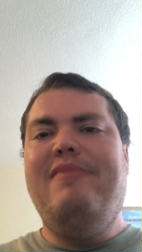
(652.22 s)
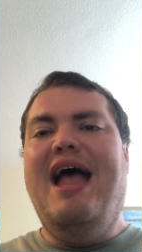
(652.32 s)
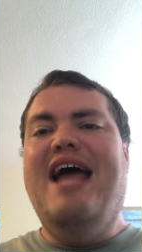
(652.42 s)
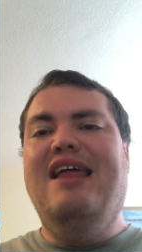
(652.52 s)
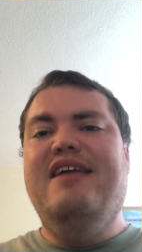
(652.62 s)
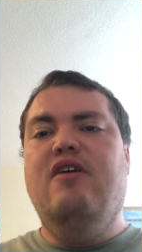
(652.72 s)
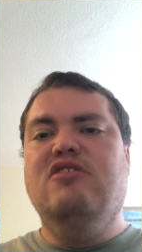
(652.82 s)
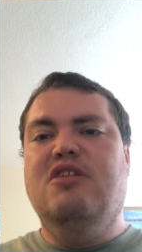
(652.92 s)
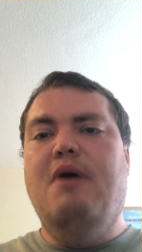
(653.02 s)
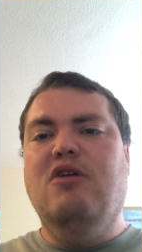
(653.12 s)
I like
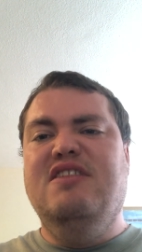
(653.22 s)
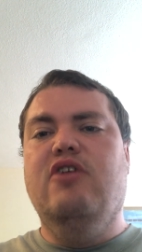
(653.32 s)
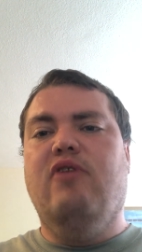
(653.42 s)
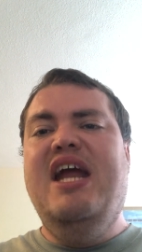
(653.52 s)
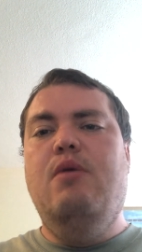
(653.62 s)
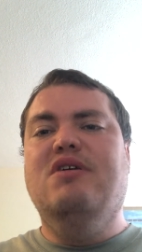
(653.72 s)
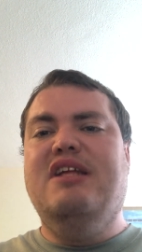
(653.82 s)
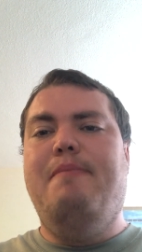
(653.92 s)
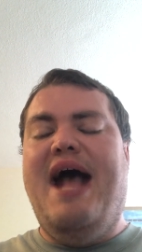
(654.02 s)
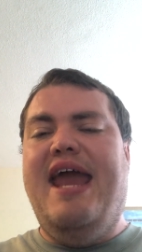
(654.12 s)
those the most. And the green
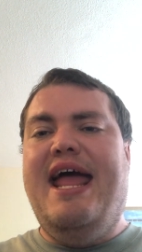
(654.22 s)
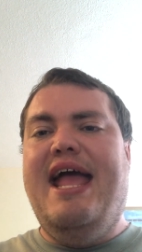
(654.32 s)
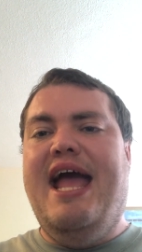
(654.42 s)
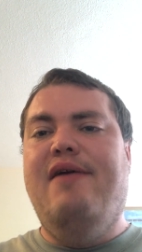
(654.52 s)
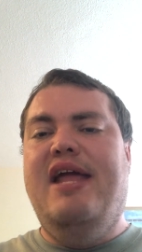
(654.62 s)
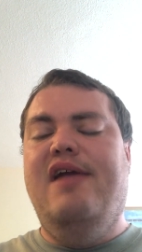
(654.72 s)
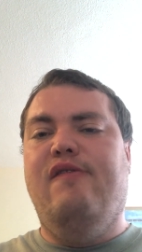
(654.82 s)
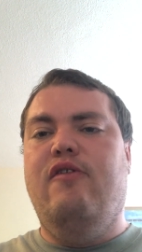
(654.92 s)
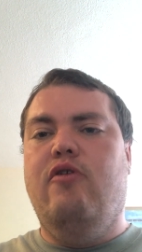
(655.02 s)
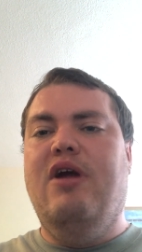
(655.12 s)
wasn't bad eh,
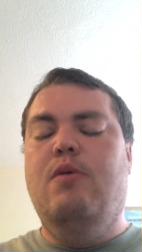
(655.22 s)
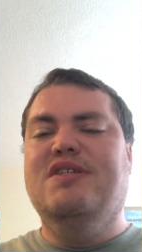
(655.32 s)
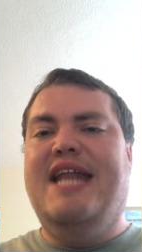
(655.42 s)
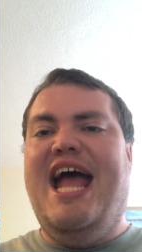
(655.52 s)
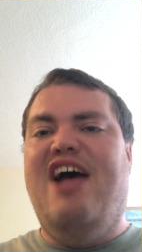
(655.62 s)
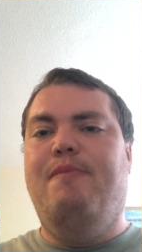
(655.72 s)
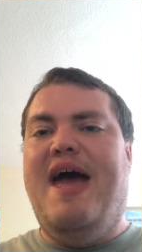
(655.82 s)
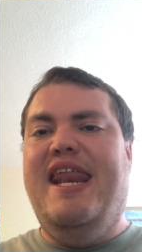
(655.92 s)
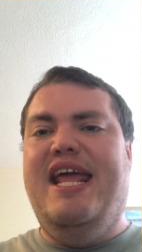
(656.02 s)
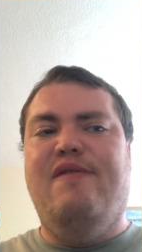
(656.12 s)
either. The green wasn't half
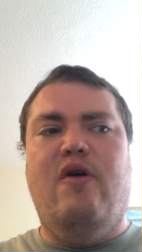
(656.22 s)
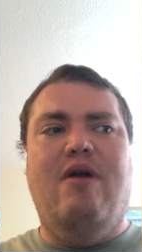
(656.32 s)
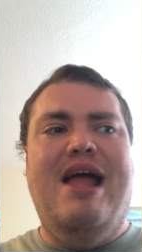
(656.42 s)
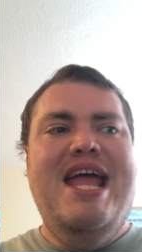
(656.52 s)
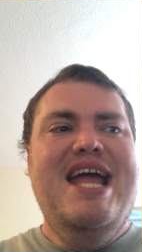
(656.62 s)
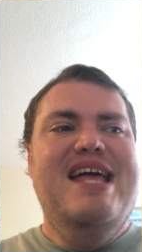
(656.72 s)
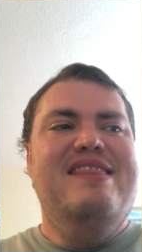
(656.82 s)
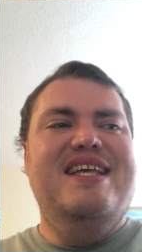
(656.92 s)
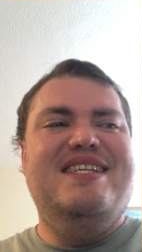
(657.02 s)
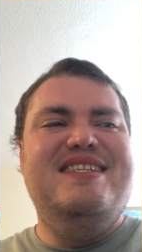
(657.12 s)
bad either, right?
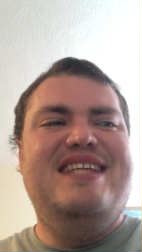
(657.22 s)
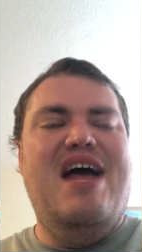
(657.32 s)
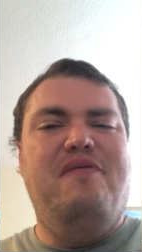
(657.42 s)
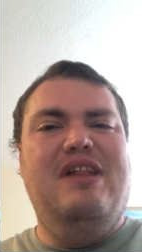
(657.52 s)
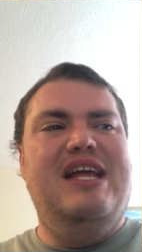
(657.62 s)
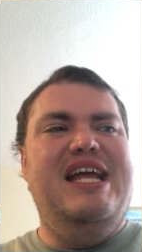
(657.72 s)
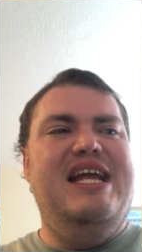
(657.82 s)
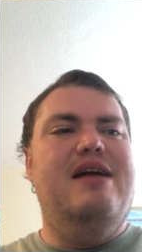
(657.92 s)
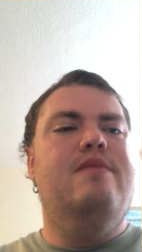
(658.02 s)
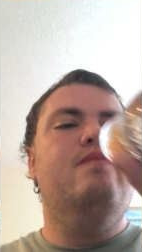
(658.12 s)
This is definitely...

.....

# Aim of the task
Pictures stay out of the copy; please restate every record above exactly.

# Result of the task
(652.22 s)
(652.32 s)
(652.42 s)
(652.52 s)
(652.62 s)
(652.72 s)
(652.82 s)
(652.92 s)
(653.02 s)
(653.12 s)
I like
(653.22 s)
(653.32 s)
(653.42 s)
(653.52 s)
(653.62 s)
(653.72 s)
(653.82 s)
(653.92 s)
(654.02 s)
(654.12 s)
those the most. And the green
(654.22 s)
(654.32 s)
(654.42 s)
(654.52 s)
(654.62 s)
(654.72 s)
(654.82 s)
(654.92 s)
(655.02 s)
(655.12 s)
wasn't bad eh,
(655.22 s)
(655.32 s)
(655.42 s)
(655.52 s)
(655.62 s)
(655.72 s)
(655.82 s)
(655.92 s)
(656.02 s)
(656.12 s)
either. The green wasn't half
(656.22 s)
(656.32 s)
(656.42 s)
(656.52 s)
(656.62 s)
(656.72 s)
(656.82 s)
(656.92 s)
(657.02 s)
(657.12 s)
bad either, right?
(657.22 s)
(657.32 s)
(657.42 s)
(657.52 s)
(657.62 s)
(657.72 s)
(657.82 s)
(657.92 s)
(658.02 s)
(658.12 s)
This is definitely...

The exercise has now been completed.